● Your goal
Your answer must be the exact lines from the one holding "[0:06.00-0:07.00]" through the last line of the records below, with no pictures.

[Data items]
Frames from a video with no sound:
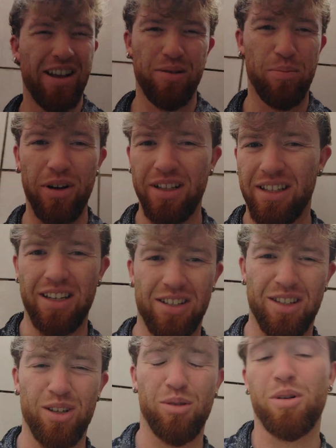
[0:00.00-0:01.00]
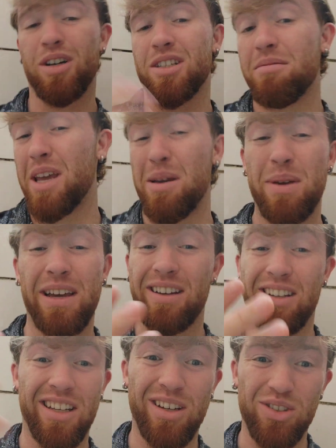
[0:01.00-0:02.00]
And I put it into this toolbox, and maybe I
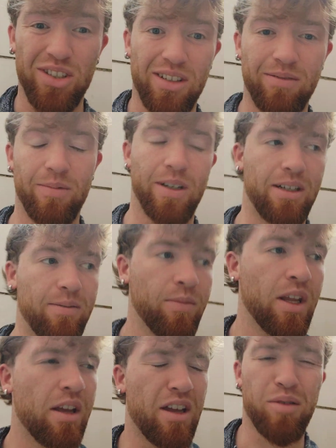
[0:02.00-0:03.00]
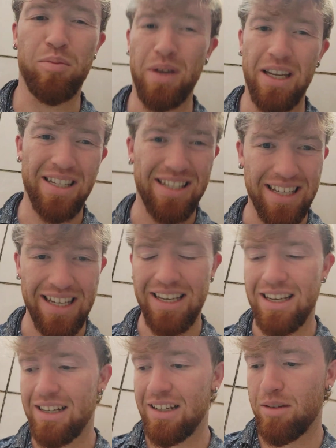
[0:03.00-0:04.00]
could use it, It could be
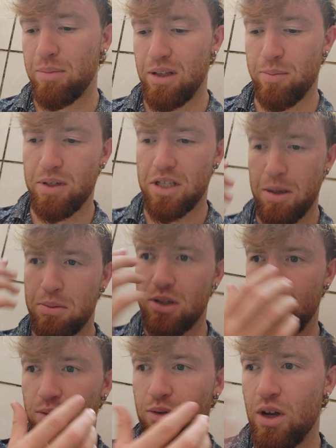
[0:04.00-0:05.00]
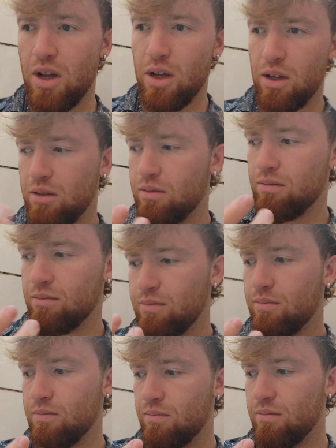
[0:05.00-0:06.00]
skill, it could be the perception of
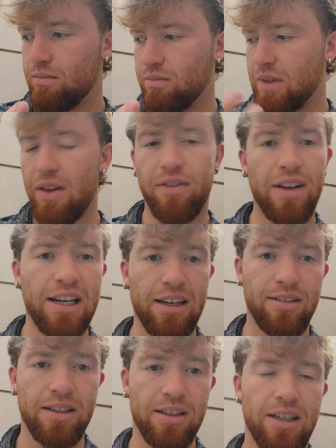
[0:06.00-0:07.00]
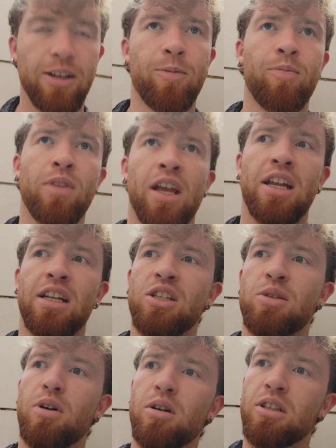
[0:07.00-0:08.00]
that feeling, okay? And in
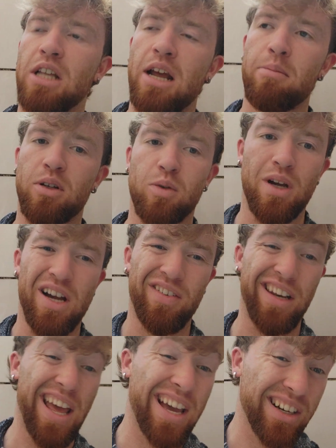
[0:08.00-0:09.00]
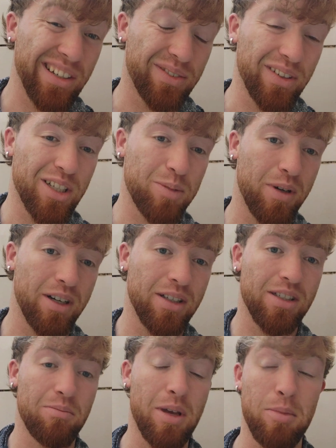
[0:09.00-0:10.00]
spiral dynamics, we have a negative
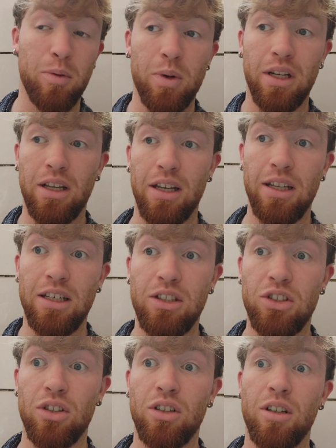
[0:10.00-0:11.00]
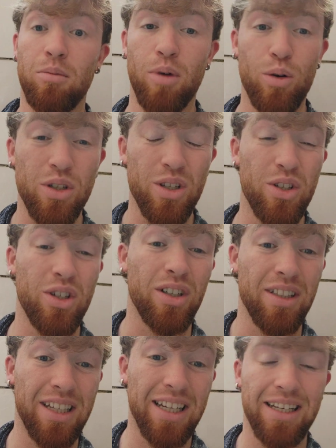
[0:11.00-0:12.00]
experience, maybe with a certain emotion, a
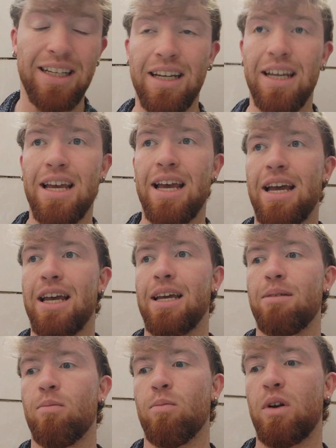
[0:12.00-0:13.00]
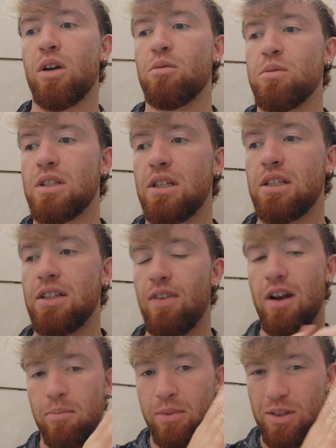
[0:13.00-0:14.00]
certain thing, when it comes to
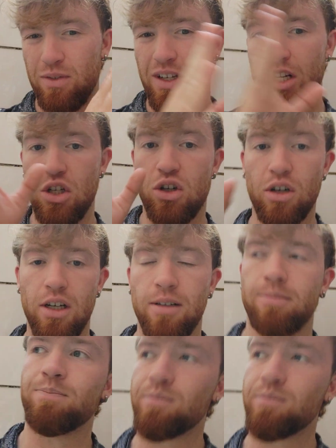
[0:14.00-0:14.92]
development of each colour.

● Output below
[0:06.00-0:07.00]
[0:07.00-0:08.00]
that feeling, okay? And in
[0:08.00-0:09.00]
[0:09.00-0:10.00]
spiral dynamics, we have a negative
[0:10.00-0:11.00]
[0:11.00-0:12.00]
experience, maybe with a certain emotion, a
[0:12.00-0:13.00]
[0:13.00-0:14.00]
certain thing, when it comes to
[0:14.00-0:14.92]
development of each colour.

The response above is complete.